## GOAL OF THE EXERCISE
Please return every line of the material verbatim and skip any images.

EXTRACTED DATA: Begin

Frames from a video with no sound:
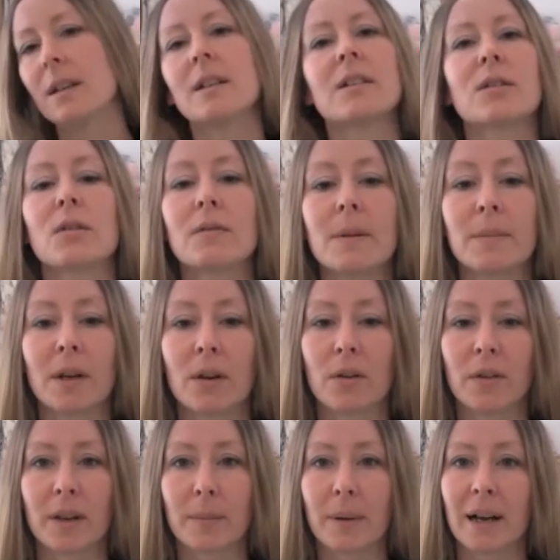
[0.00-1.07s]
So I ripped the whole
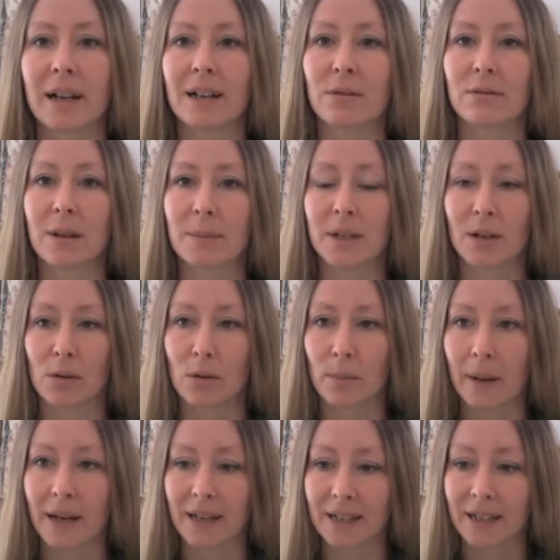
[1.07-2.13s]
thing back, ripped it all
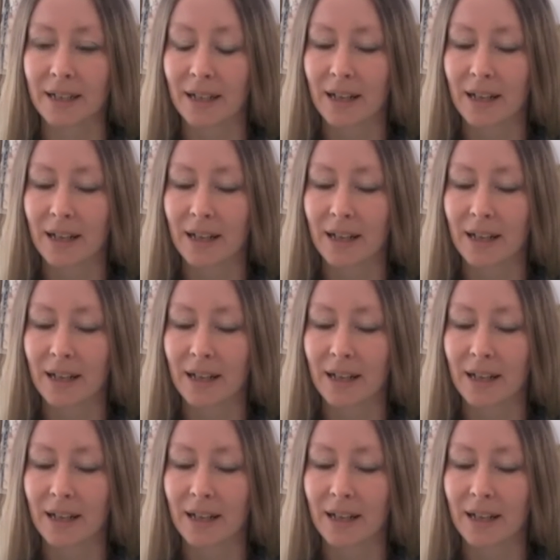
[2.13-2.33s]
back,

EXTRACTED DATA: End

## OUTPUT OF THE EXERCISE
Frames from a video with no sound:
[0.00-1.07s]
So I ripped the whole
[1.07-2.13s]
thing back, ripped it all
[2.13-2.33s]
back,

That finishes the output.